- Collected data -
╭──

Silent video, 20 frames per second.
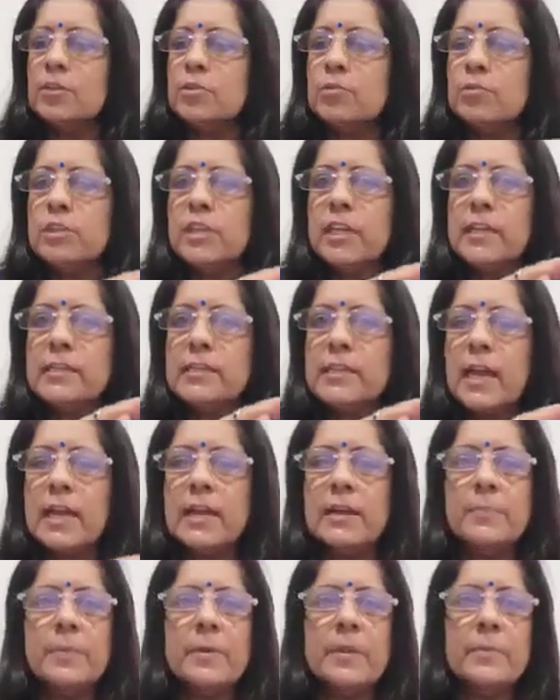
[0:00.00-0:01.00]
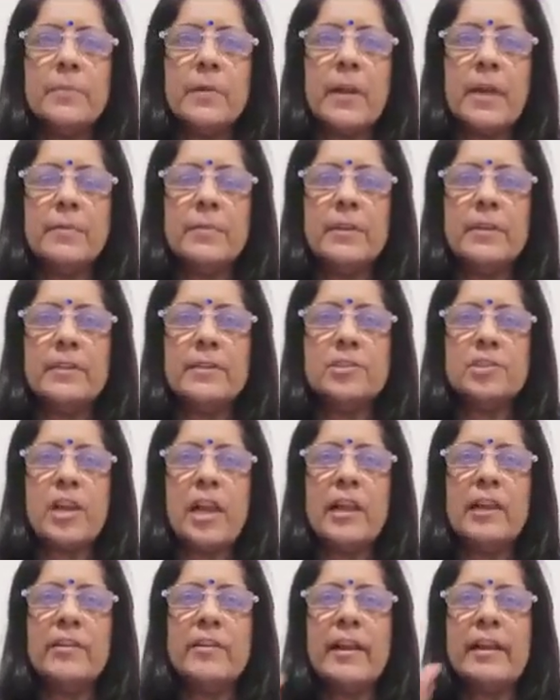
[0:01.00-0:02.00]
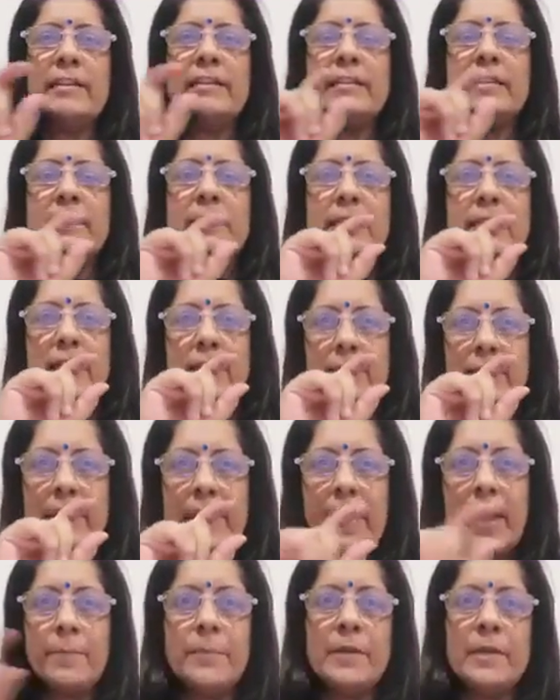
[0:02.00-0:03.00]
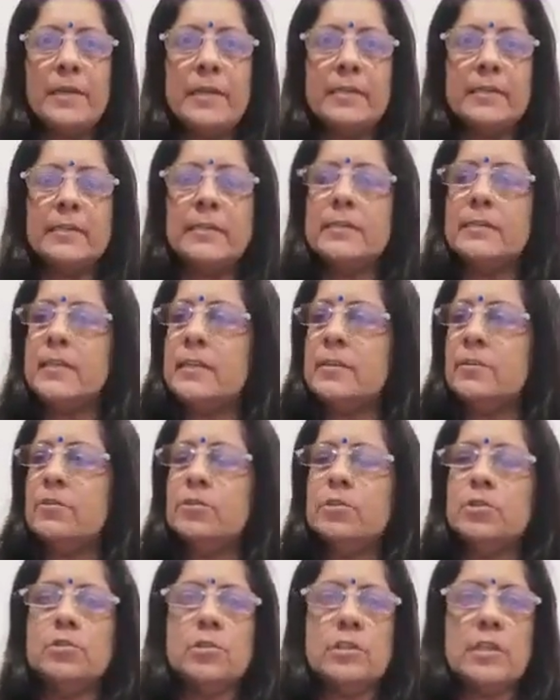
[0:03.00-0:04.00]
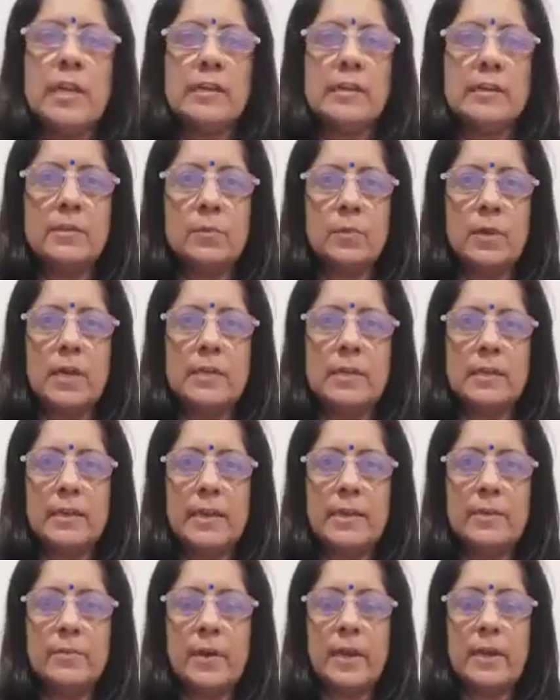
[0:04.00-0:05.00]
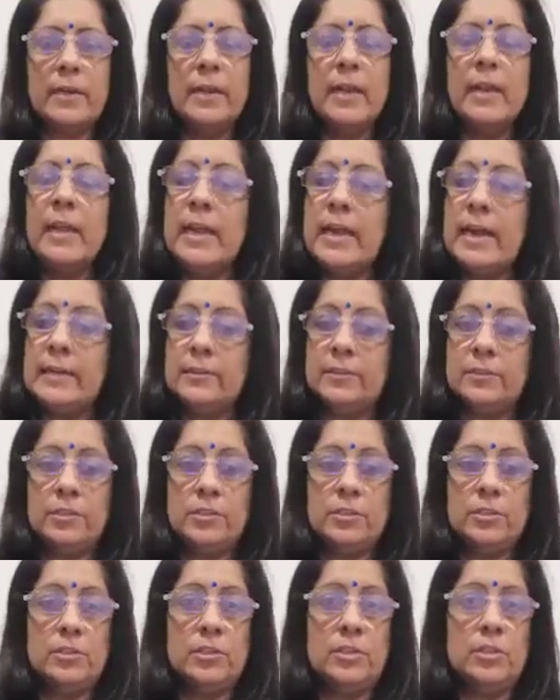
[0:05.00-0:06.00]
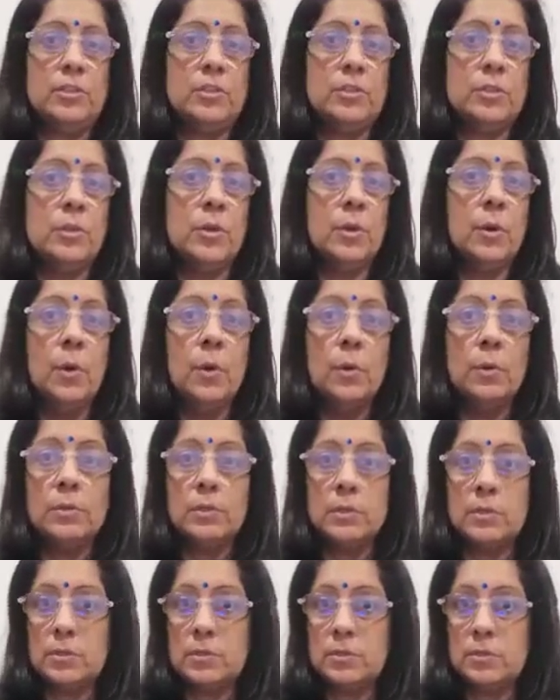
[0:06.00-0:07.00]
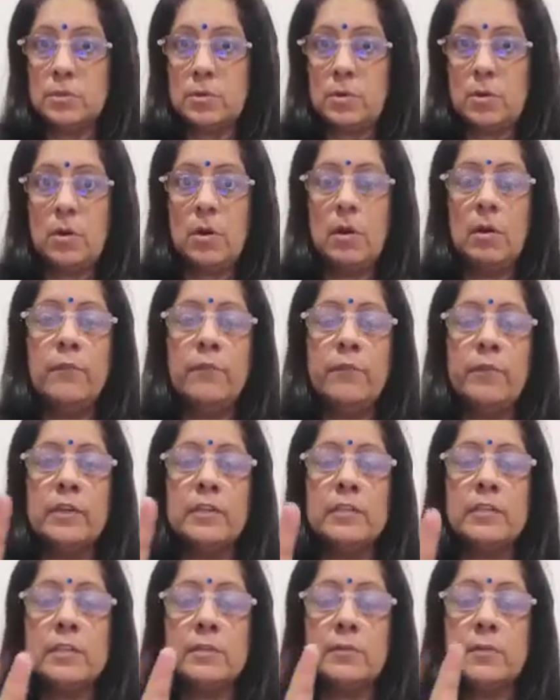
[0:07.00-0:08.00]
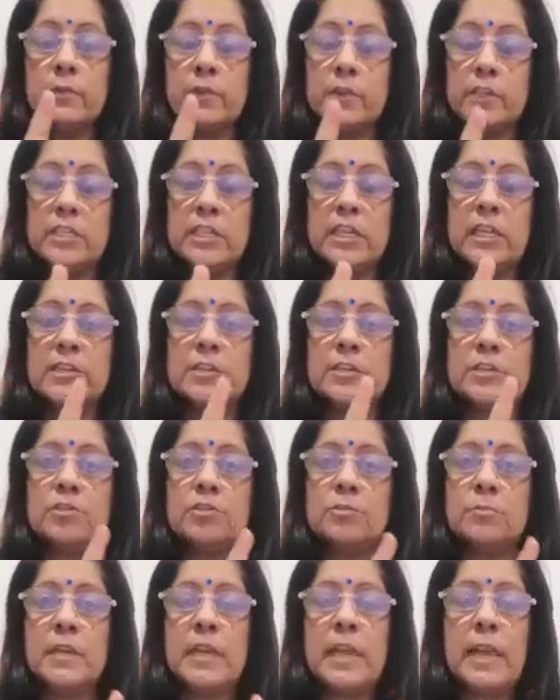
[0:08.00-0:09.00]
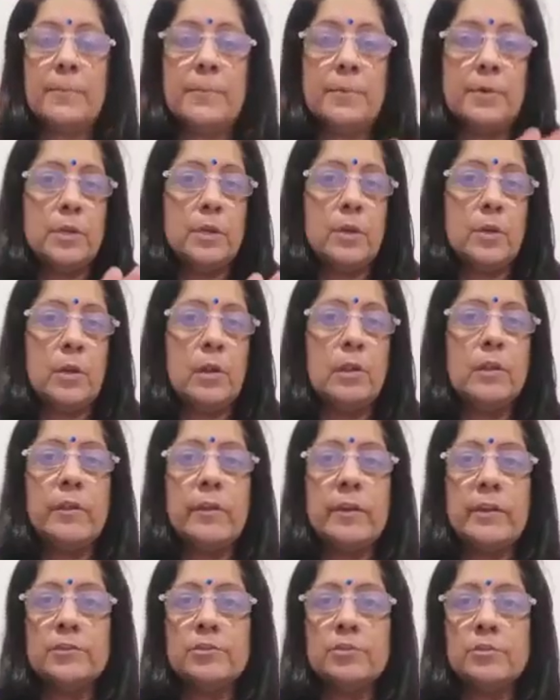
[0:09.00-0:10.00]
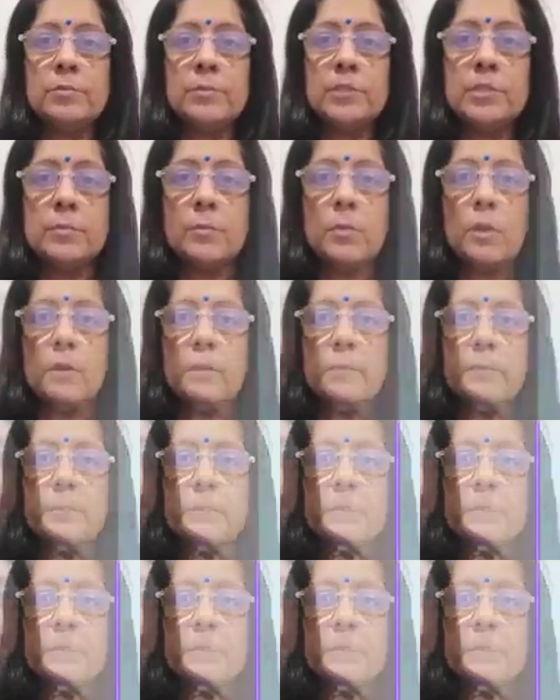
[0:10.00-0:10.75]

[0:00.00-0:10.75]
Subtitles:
Through the entire pre-primary, the child writes its name in capital letters, then goes to standard 1, grade 1, and the teacher says, no, this is wrong. First letter should be capital, all the rest should be small.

╰──

- BRIEF -
Write out every entry above exactly as it stands, minus the pictures.

- TASK SOLUTION -
Silent video, 20 frames per second.
[0:00.00-0:01.00]
[0:01.00-0:02.00]
[0:02.00-0:03.00]
[0:03.00-0:04.00]
[0:04.00-0:05.00]
[0:05.00-0:06.00]
[0:06.00-0:07.00]
[0:07.00-0:08.00]
[0:08.00-0:09.00]
[0:09.00-0:10.00]
[0:10.00-0:10.75]

[0:00.00-0:10.75]
Subtitles:
Through the entire pre-primary, the child writes its name in capital letters, then goes to standard 1, grade 1, and the teacher says, no, this is wrong. First letter should be capital, all the rest should be small.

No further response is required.